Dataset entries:

*** Block opens ***

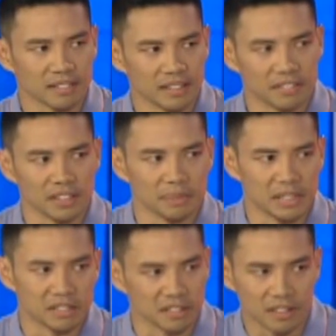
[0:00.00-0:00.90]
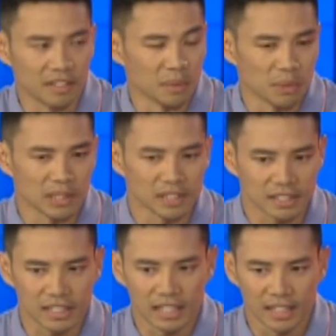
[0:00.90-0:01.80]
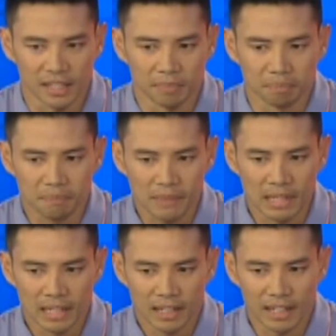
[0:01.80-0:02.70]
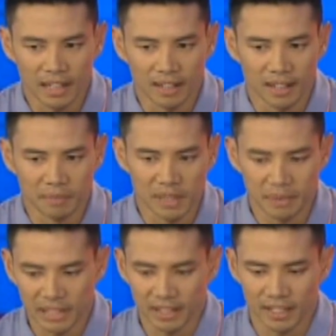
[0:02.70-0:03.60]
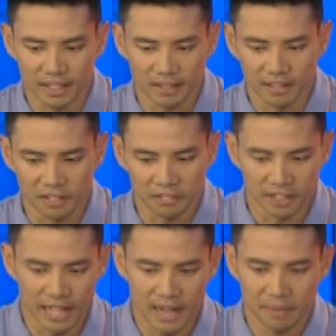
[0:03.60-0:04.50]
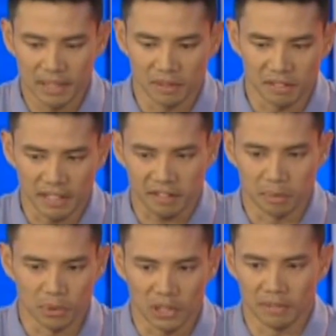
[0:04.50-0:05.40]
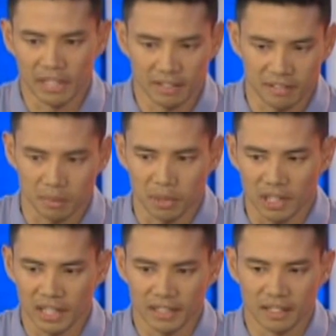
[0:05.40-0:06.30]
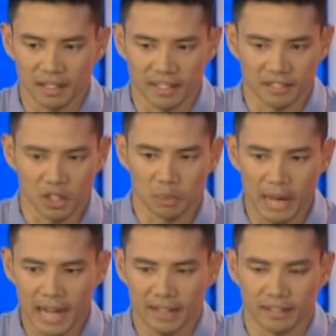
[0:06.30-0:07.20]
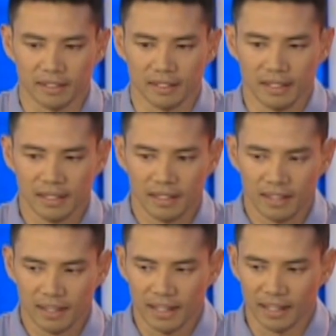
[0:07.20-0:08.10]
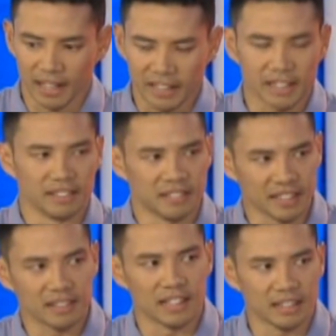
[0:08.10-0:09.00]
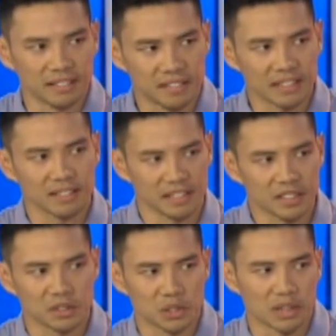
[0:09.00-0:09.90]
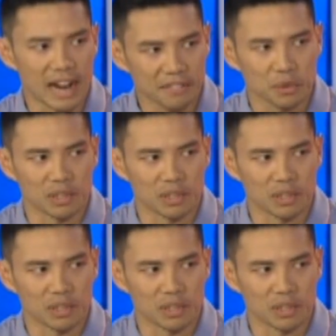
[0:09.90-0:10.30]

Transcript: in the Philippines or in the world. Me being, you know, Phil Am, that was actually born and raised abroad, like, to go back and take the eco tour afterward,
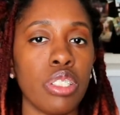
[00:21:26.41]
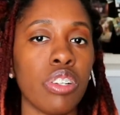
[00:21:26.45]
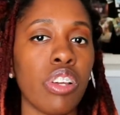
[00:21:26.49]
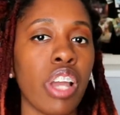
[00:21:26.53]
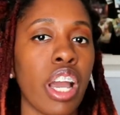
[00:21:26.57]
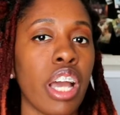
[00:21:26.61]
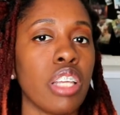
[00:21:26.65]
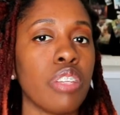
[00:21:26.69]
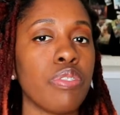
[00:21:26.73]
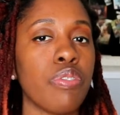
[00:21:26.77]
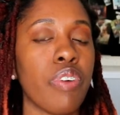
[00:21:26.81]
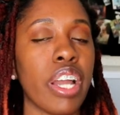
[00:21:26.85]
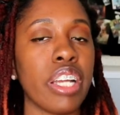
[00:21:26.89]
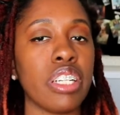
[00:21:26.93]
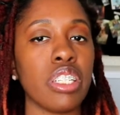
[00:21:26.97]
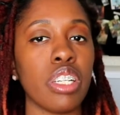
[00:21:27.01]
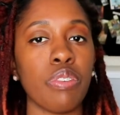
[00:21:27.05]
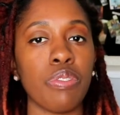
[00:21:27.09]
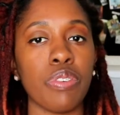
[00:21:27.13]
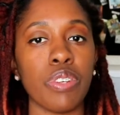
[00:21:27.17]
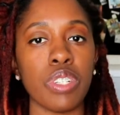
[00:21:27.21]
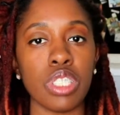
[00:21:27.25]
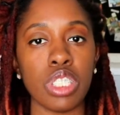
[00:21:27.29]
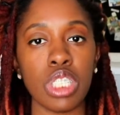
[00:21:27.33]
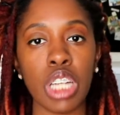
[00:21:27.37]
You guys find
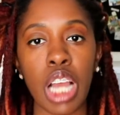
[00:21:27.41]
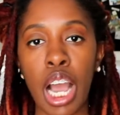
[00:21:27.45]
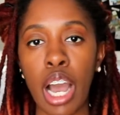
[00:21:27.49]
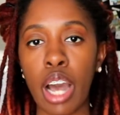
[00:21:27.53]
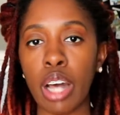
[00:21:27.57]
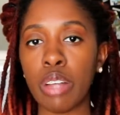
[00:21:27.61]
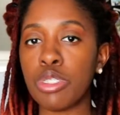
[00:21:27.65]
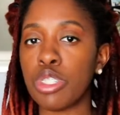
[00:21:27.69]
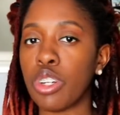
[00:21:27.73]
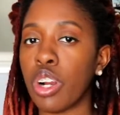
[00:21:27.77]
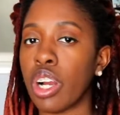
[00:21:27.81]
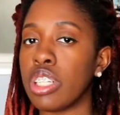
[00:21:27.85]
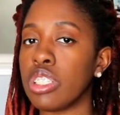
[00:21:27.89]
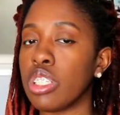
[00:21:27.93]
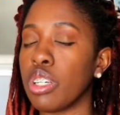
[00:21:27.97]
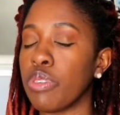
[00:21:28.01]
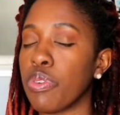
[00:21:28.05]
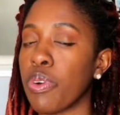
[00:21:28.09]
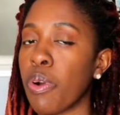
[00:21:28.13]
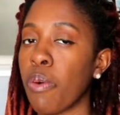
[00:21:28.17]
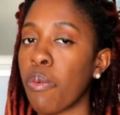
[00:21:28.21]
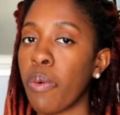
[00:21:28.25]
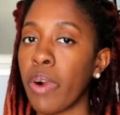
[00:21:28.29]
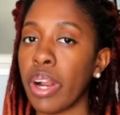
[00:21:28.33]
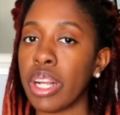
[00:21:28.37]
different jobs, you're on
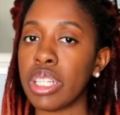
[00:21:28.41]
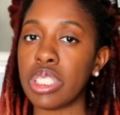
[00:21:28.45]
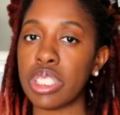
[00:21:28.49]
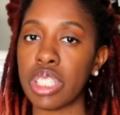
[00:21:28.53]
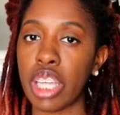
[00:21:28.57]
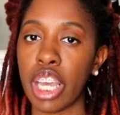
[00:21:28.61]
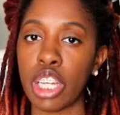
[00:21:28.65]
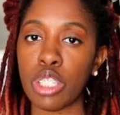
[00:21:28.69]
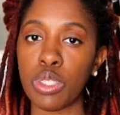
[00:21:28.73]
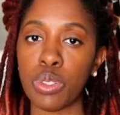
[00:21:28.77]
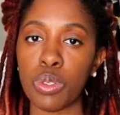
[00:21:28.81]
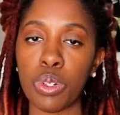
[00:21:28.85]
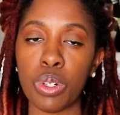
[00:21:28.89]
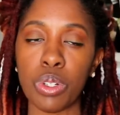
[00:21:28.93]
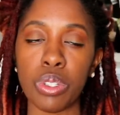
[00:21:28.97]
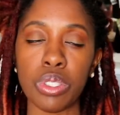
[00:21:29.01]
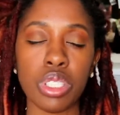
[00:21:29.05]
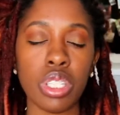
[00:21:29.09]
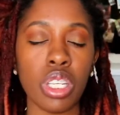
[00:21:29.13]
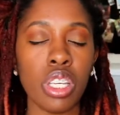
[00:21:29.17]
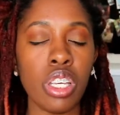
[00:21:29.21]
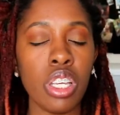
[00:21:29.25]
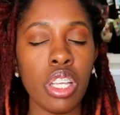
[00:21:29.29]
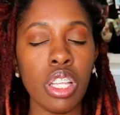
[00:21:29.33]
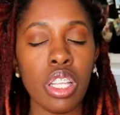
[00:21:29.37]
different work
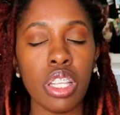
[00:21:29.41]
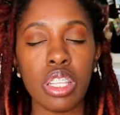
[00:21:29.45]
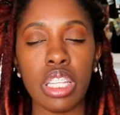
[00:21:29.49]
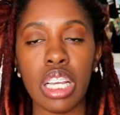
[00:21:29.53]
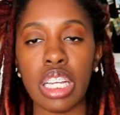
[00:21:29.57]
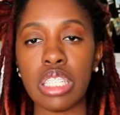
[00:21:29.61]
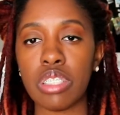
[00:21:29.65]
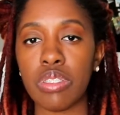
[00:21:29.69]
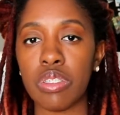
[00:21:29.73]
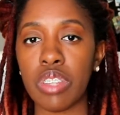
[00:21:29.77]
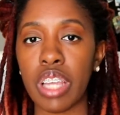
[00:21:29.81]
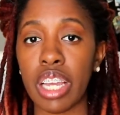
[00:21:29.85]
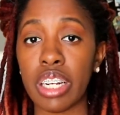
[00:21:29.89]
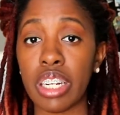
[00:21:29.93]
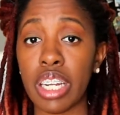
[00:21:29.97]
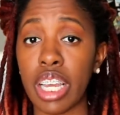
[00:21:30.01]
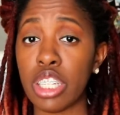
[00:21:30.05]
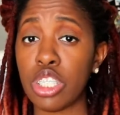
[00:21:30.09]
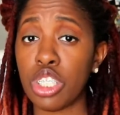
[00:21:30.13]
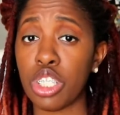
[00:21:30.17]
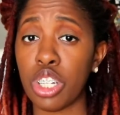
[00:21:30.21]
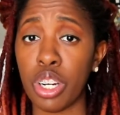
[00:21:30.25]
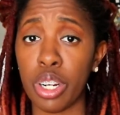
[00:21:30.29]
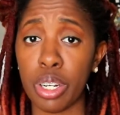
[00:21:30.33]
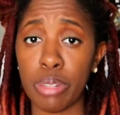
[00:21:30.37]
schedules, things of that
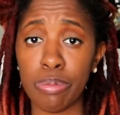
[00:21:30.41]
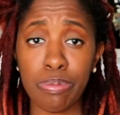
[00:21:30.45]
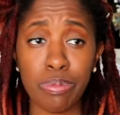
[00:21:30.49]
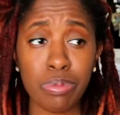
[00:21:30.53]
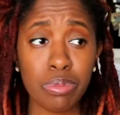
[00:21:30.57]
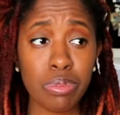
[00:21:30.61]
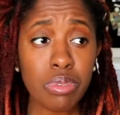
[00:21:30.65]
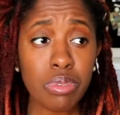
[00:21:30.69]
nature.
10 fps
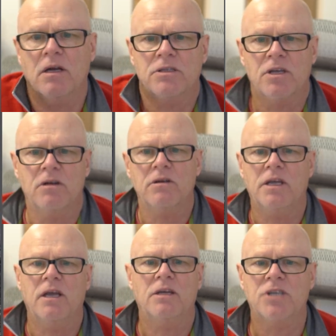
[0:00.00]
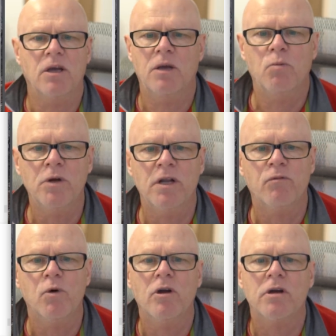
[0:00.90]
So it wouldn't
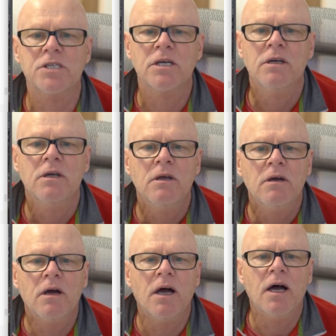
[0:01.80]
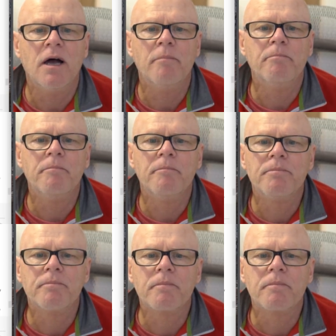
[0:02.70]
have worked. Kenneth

*** Block closes ***

[WHAT IS NEEDED]
Give the entries back verbatim and omit the images.

[YOUR RESPONSE]
[0:00.00-0:00.90]
[0:00.90-0:01.80]
[0:01.80-0:02.70]
[0:02.70-0:03.60]
[0:03.60-0:04.50]
[0:04.50-0:05.40]
[0:05.40-0:06.30]
[0:06.30-0:07.20]
[0:07.20-0:08.10]
[0:08.10-0:09.00]
[0:09.00-0:09.90]
[0:09.90-0:10.30]

Transcript: in the Philippines or in the world. Me being, you know, Phil Am, that was actually born and raised abroad, like, to go back and take the eco tour afterward,
[00:21:26.41]
[00:21:26.45]
[00:21:26.49]
[00:21:26.53]
[00:21:26.57]
[00:21:26.61]
[00:21:26.65]
[00:21:26.69]
[00:21:26.73]
[00:21:26.77]
[00:21:26.81]
[00:21:26.85]
[00:21:26.89]
[00:21:26.93]
[00:21:26.97]
[00:21:27.01]
[00:21:27.05]
[00:21:27.09]
[00:21:27.13]
[00:21:27.17]
[00:21:27.21]
[00:21:27.25]
[00:21:27.29]
[00:21:27.33]
[00:21:27.37]
You guys find
[00:21:27.41]
[00:21:27.45]
[00:21:27.49]
[00:21:27.53]
[00:21:27.57]
[00:21:27.61]
[00:21:27.65]
[00:21:27.69]
[00:21:27.73]
[00:21:27.77]
[00:21:27.81]
[00:21:27.85]
[00:21:27.89]
[00:21:27.93]
[00:21:27.97]
[00:21:28.01]
[00:21:28.05]
[00:21:28.09]
[00:21:28.13]
[00:21:28.17]
[00:21:28.21]
[00:21:28.25]
[00:21:28.29]
[00:21:28.33]
[00:21:28.37]
different jobs, you're on
[00:21:28.41]
[00:21:28.45]
[00:21:28.49]
[00:21:28.53]
[00:21:28.57]
[00:21:28.61]
[00:21:28.65]
[00:21:28.69]
[00:21:28.73]
[00:21:28.77]
[00:21:28.81]
[00:21:28.85]
[00:21:28.89]
[00:21:28.93]
[00:21:28.97]
[00:21:29.01]
[00:21:29.05]
[00:21:29.09]
[00:21:29.13]
[00:21:29.17]
[00:21:29.21]
[00:21:29.25]
[00:21:29.29]
[00:21:29.33]
[00:21:29.37]
different work
[00:21:29.41]
[00:21:29.45]
[00:21:29.49]
[00:21:29.53]
[00:21:29.57]
[00:21:29.61]
[00:21:29.65]
[00:21:29.69]
[00:21:29.73]
[00:21:29.77]
[00:21:29.81]
[00:21:29.85]
[00:21:29.89]
[00:21:29.93]
[00:21:29.97]
[00:21:30.01]
[00:21:30.05]
[00:21:30.09]
[00:21:30.13]
[00:21:30.17]
[00:21:30.21]
[00:21:30.25]
[00:21:30.29]
[00:21:30.33]
[00:21:30.37]
schedules, things of that
[00:21:30.41]
[00:21:30.45]
[00:21:30.49]
[00:21:30.53]
[00:21:30.57]
[00:21:30.61]
[00:21:30.65]
[00:21:30.69]
nature.
10 fps
[0:00.00]
[0:00.90]
So it wouldn't
[0:01.80]
[0:02.70]
have worked. Kenneth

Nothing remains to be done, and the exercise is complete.